Made in Space

On December 15, 2017, SpaceX launched the CRS-13, a resupply service mission contracted by NASA. Originally scheduled for three months ago, the launch has been delayed seven times. Finally off the ground, the Falcon 9 rocket is carrying a Dragon space capsule with more than 2,000 kg (4,800 lb) of cargo to the International Space Station. A piece of that cargo is a device about the size of a microwave created by Made In Space, Inc. (MIS): a manufacturing unit that uses microgravity to produce more efficient optical fibers.

Optical fibers support much of the world's internet and television systems — a demanding task. MIS believes fibers manufactured in space would be able to handle more data traffic and send signals over long distances with less delay compared to their Earth-made counterparts.

The International Space Station could be home to a new manufacturing industry. Credit: NASA.

This is the third device that the Silicon Valley-based company has sent to the ISS and it’s one that MIS president and CEO Andrew Rush said represents the first industrial use of space. “We’re using space not as a really big hill to bounce signals off of, but as manufacturing environment,” he told Futurism. “This is a step change for how we interact with space.”

Once the device is plugged into the space station, MIS will command it to begin manufacturing nearly a kilometer’s worth of the new optical fiber, called ZBLAN. When the task is complete, astronauts can unplug the device and stow it in the capsule, which is slated to return to Earth in January.

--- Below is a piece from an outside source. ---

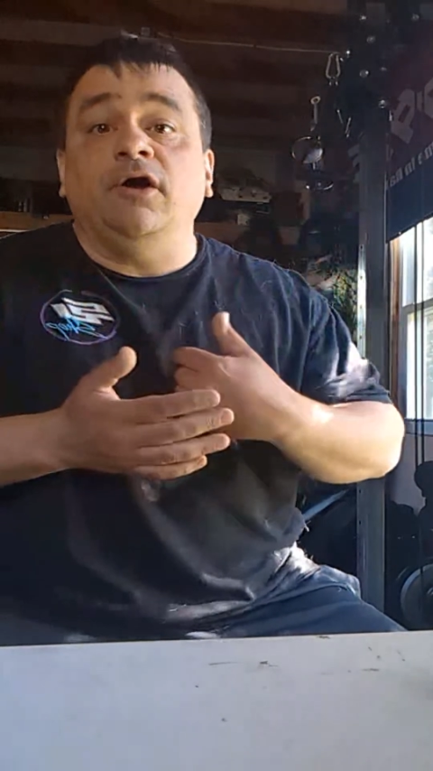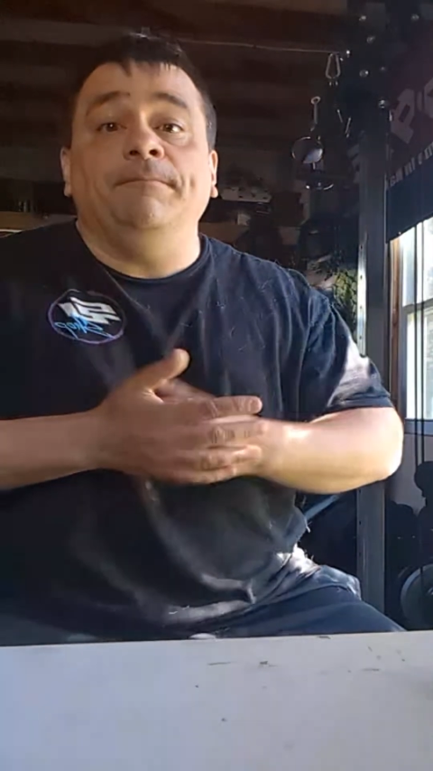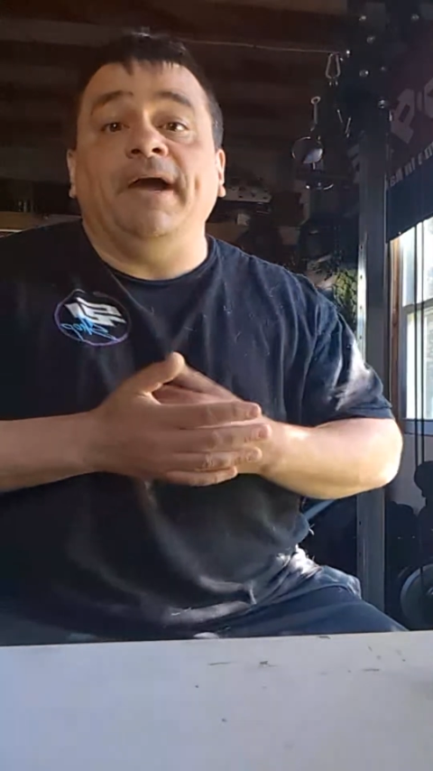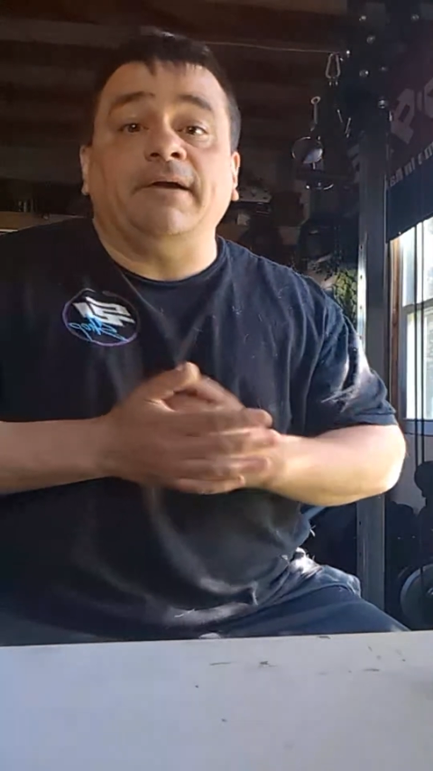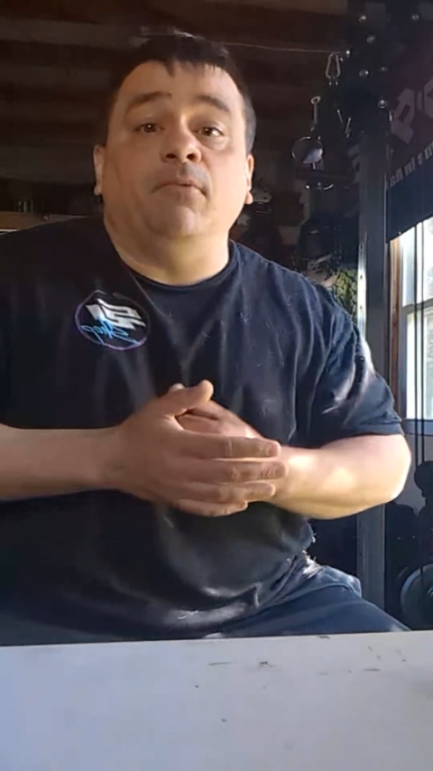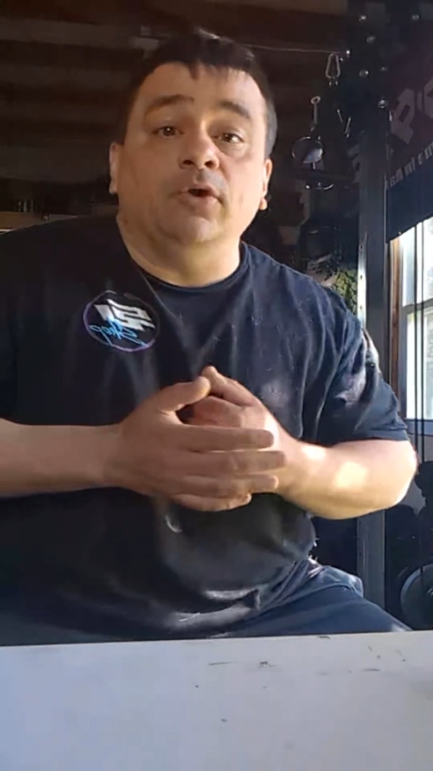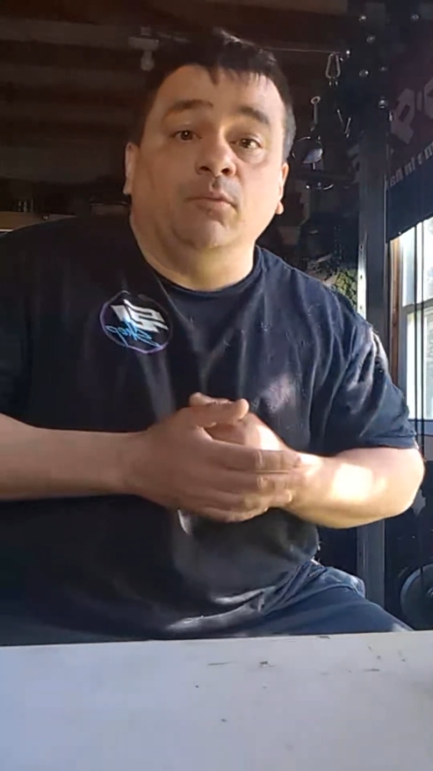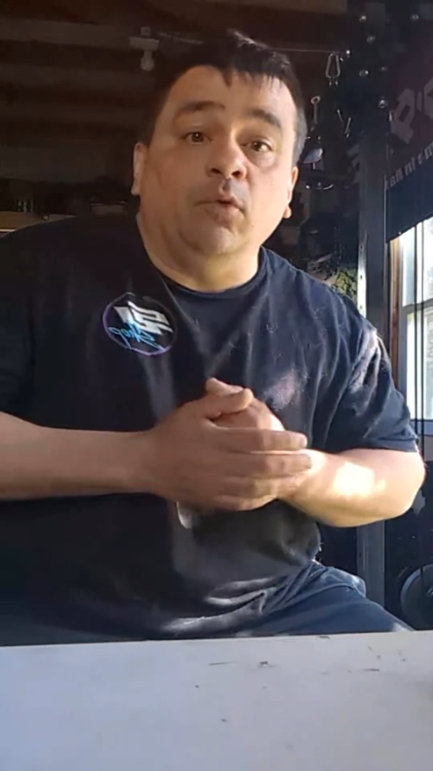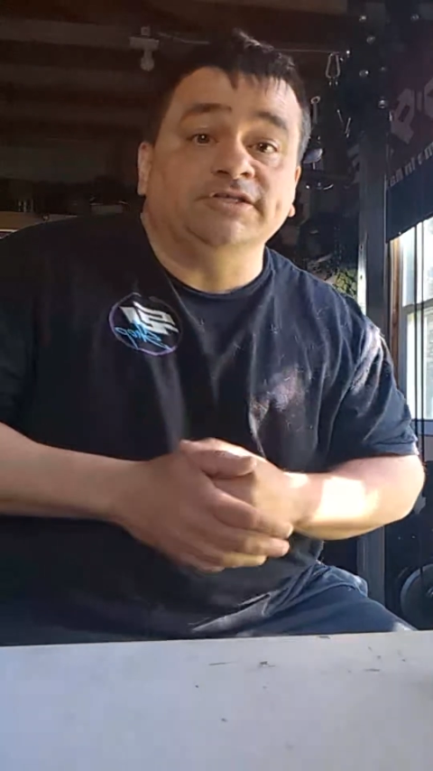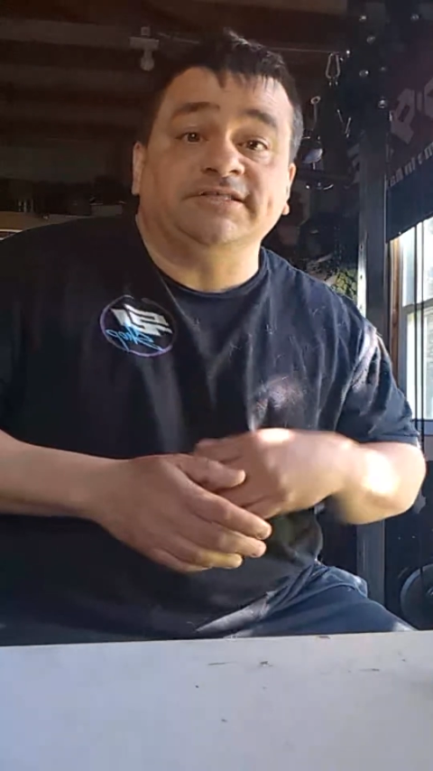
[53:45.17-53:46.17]
If you come
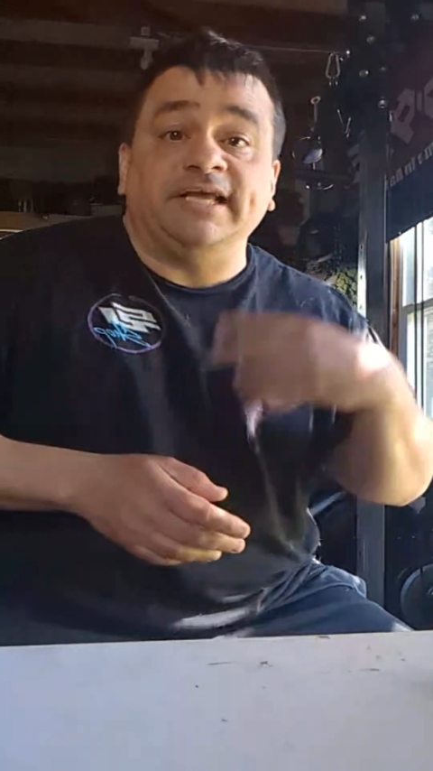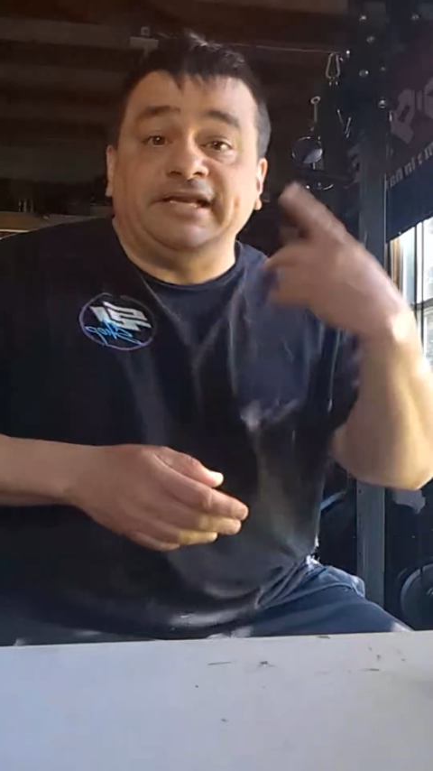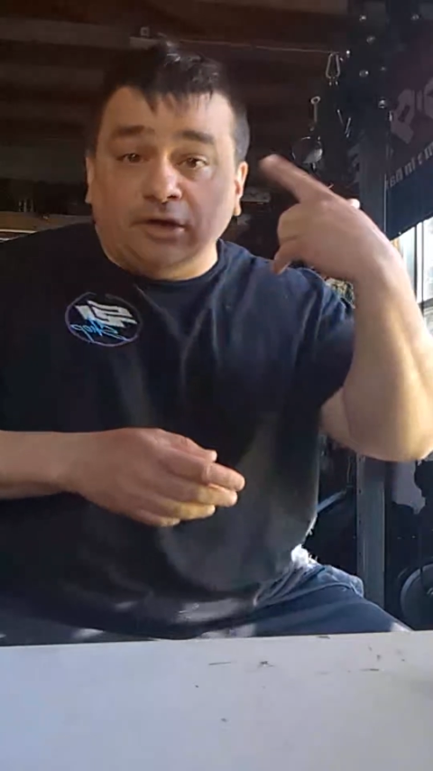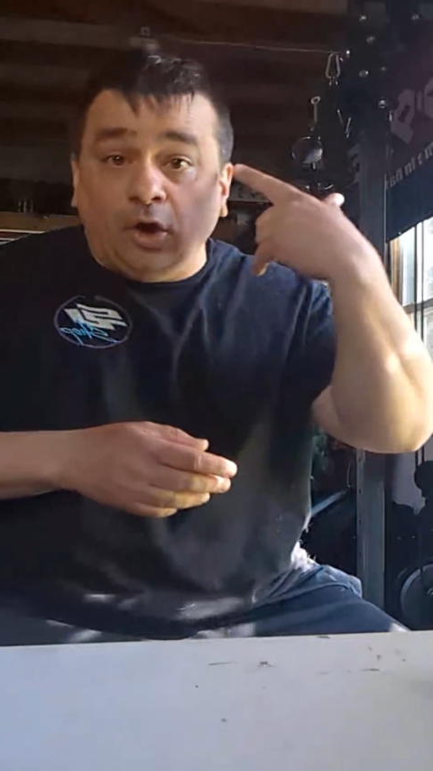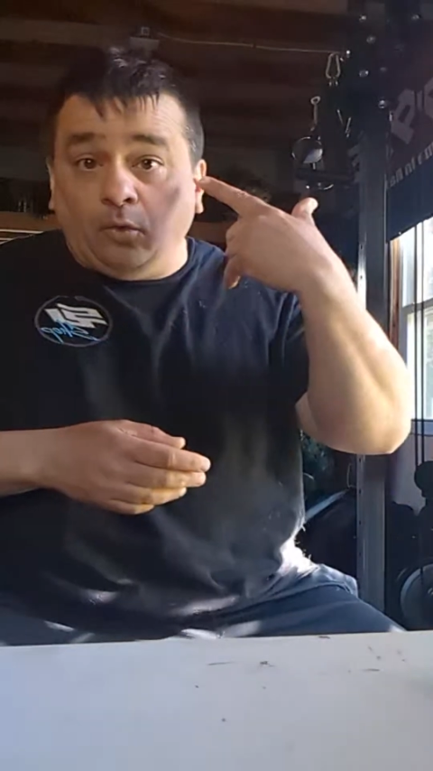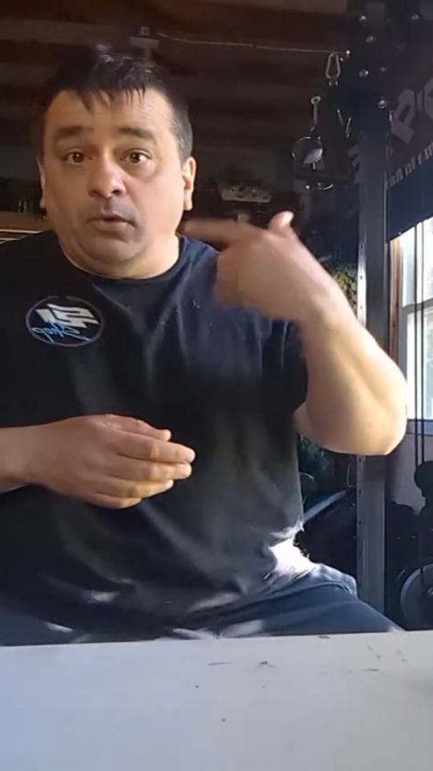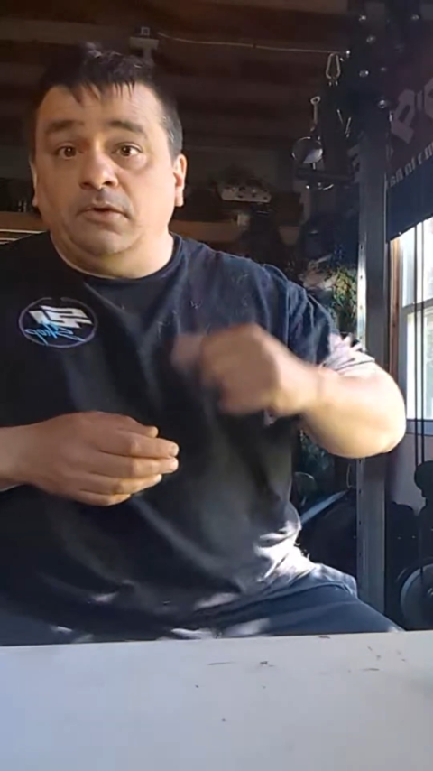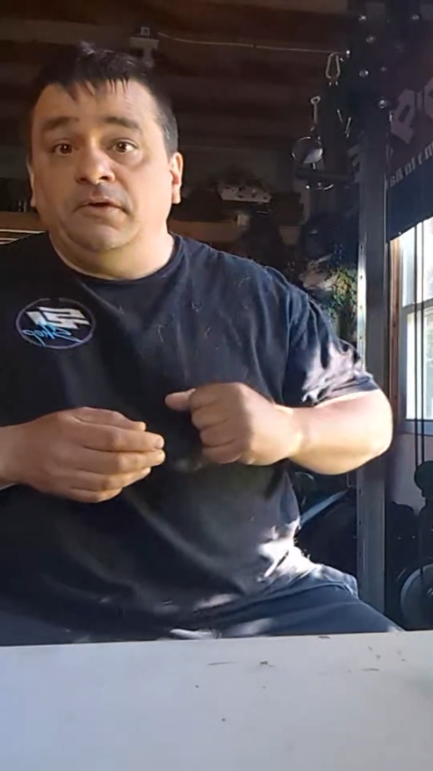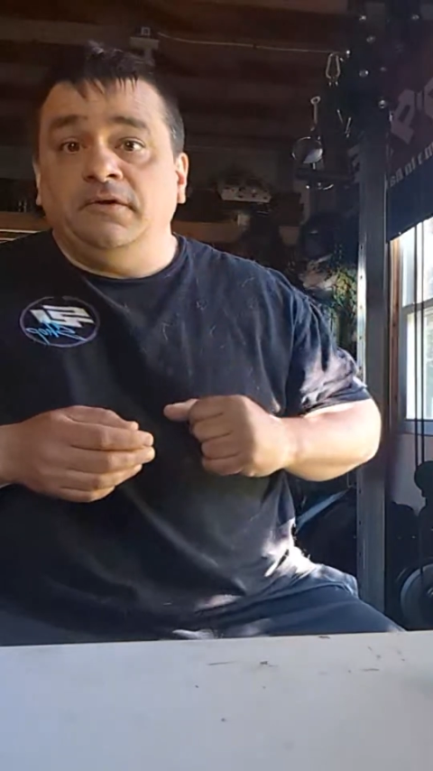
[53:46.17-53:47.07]
back more than once, they know.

The company’s press release stated that manufacturing the fibers in microgravity will provide significant improvements over versions produced on Earth. According to Rush, after the space-made materials return to Earth and are tested by MIS, they plan to begin selling it.

Harnessing Microgravity

To send data over short distances, telecommunications companies use cables that carry electrical signals. But for longer distances, it's cheaper to use pulses of laser light shot down silica glass fiber optic cables. The world is crisscrossed with webs of these cables that are only a few tens of microns across — about the thickness of a human hair. They run under every ocean and between every continent.

These silica cables are expensive. Not because they are costly to make, but because they are imperfect; even the best-made glass is not one hundred percent transparent. Whenever these cables are made under the presence of gravity, some crystals form in the glass.

Due to this formation of crystals, light passing through gets weaker over longer distances, which means the signal has to be boosted many times along its path. These boosters, called repeaters, are expensive to set up. They also add a delay to each transmission. While the delay is only measured in milliseconds, to computers doing financial transactions or streaming data that feels like an eternity.

Experiments in zero-g aircraft have shown that if these fibers are manufactured without gravity, there’s nearly 10 times less crystal formation. Less crystal formation means the fiber can transmit information over a longer distance — research that MIS leveraged to create a device capable of making the superior fibers in space.

When talking about ZBLAN, Rush said, “You could lay a line across the Atlantic Ocean that has no repeaters in it.” Typically, repeaters come every 50 or 100 kilometers — so here, fewer repeaters mean less signal delay. He also said that the fiber would dramatically increase bandwidth, sending 50 to 100 times more data down a single strand than silica fibers.

If Made In Space, Inc. can deliver, it could also help telecommunication companies get more bang for their buck. “On a dollar per kilobyte basis — which is where the rubber meets the road — we can be at a same or better price than silica once we produce ZBLAN en masse,” Rush said.

Building A Space Economy

Space manufacturing is not as new as you might think. As early as 1969 astronauts began welding in space, and eventually studied the behavior of molten metals in zero gravity. “But the trick was, at the time, what came out was that it was too expensive to do,” said Andrew Owens, a Ph.D. candidate at the Massachusetts Institute of Technology Department of Aeronautics and Astronautics. “And there was a non-negligible chance that something could go wrong and you’d lose everything during the launch.”

Now, Owens said the rocket industry has advanced rapidly, with launch reliability going up and costs going down. NASA frequently allows other companies to join their launches, which prevents a company like Made In Space, Inc. from having to front the entire $62 million cost of this Falcon 9 rocket launch, for example.

MIS’s Rush said the company is already designing successor factories for ZBLAN and looking to have a more permanent installation on the International Space Station or a different commercial module to make the fiber, should this test run succeed. Owens said this could ultimately be a big step towards kick-starting a commercial space economy, as “They’re making something that you can’t make on Earth.”